Surprise! Your Ex Probably Isn’t a NarcissistI don’t know who needs to hear this, but it might be all of us.
You might’ve heard, but the internet has a new nemesis: The Narcissist. Between TikTokers sharing what it’s like to date one to non-experts explaining how to spot one, you’re not alone if you’re suddenly wondering whether your shitty ex or the people who raised you qualify as full-on narcissists. And while it sucks to spend time with someone who’s more interested in themself than anyone else or thinks “I’m sorry you feel that way” is an apology, those personality traits don’t necessarily make them a narcissist. To be honest, it’s way more complicated than that. So what is a narcissist? Here’s everything you need to know.
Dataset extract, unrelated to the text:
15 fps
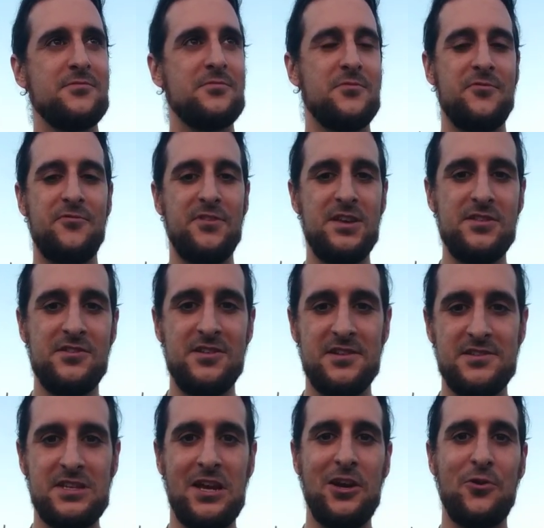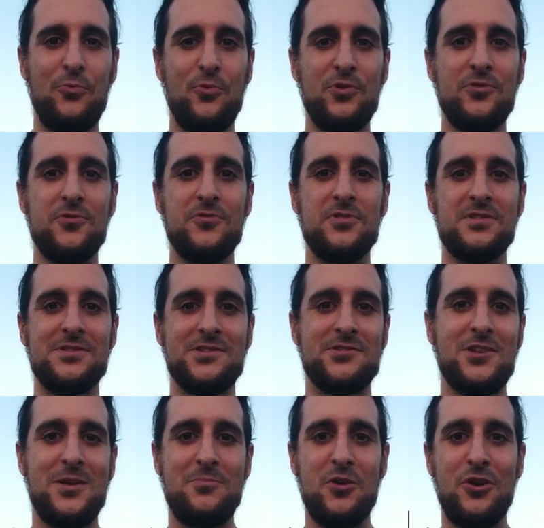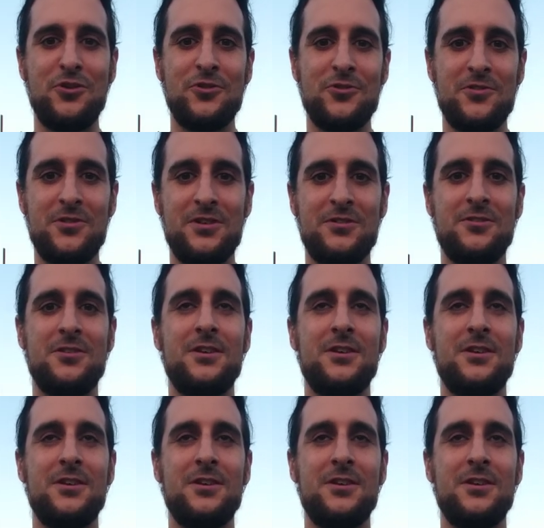feed the entire world and stop hunger and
What is narcissism anyway?
Narcissism itself is not a mental health disorder. Instead it refers to a nice lil bouquet of personality traits that includes arrogance, entitlement, and craving adoration. Someone who’s being narcissistic also doesn’t usually express admiration or empathy for others, says University of Georgia psychology professor and clinical program chair Josh Miller, PhD, who studies narcissism.
In case you were wondering, there is a big difference between confidence and narcissism. For example, at work, a person who’s feeling great about themself might know that they’re good at managing a team, meeting deadlines, and having a positive attitude. At the same time, they know that other employees are also as talented and hardworking as them. But if someone is being narcissistic, they think they’re the only one who can do what they do and that they deserve special treatment because of it, says Dr. Miller.
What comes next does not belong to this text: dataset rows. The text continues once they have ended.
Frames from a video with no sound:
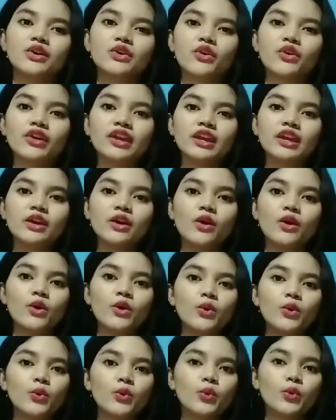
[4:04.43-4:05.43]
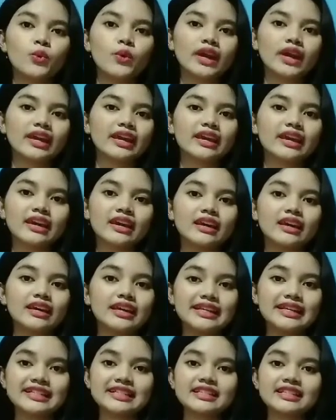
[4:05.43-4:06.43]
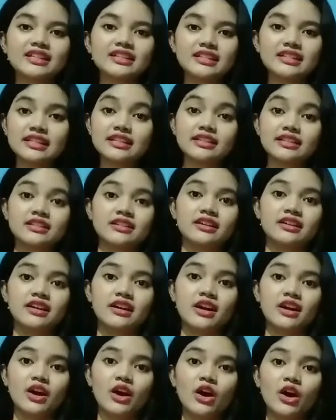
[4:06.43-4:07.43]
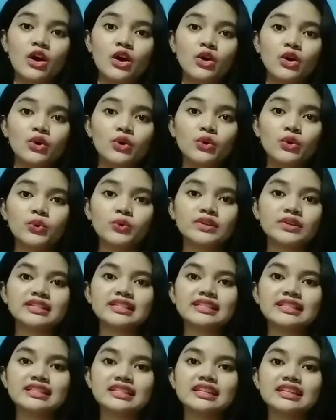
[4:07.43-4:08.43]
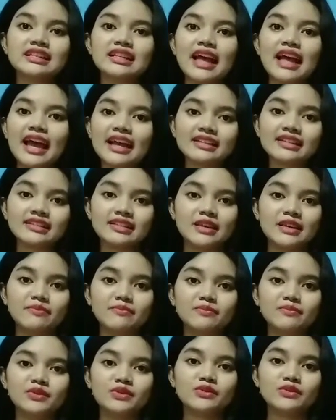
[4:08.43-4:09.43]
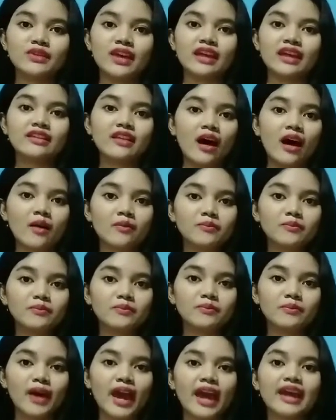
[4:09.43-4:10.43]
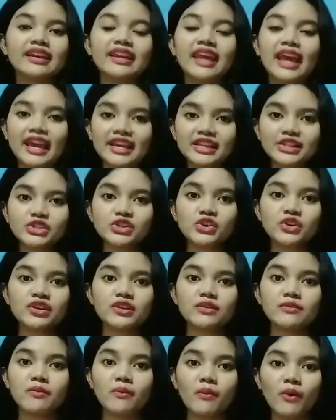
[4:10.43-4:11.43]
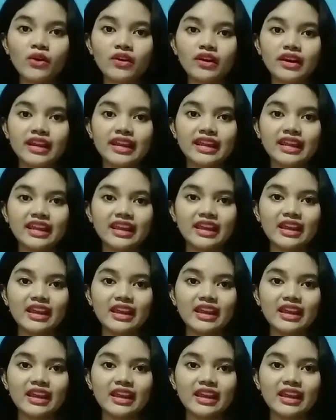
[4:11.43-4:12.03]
Rocky waked his sister, who was still asleep, to get up and enjoy the morning,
Like extraversion and other personality traits, narcissism exists on a spectrum, so some people are almost never narcissistic, some act narcissistic most of the time, and some fall in between, says Dr. Miller. So, yes, it’s totally possible that your ex was on this spectrum, but that still doesn’t make them “a narcissist.”
So then what is a narcissist?
If someone falls on the extreme end of the narcissism spectrum and it’s been part of their personality for a while, they might be diagnosed with a mental health condition called narcissistic personality disorder (NPD). Some research suggests that about 1% of people have NPD, which might make you ponder just how many people who claim they dated a narcissist actually did. Just saying!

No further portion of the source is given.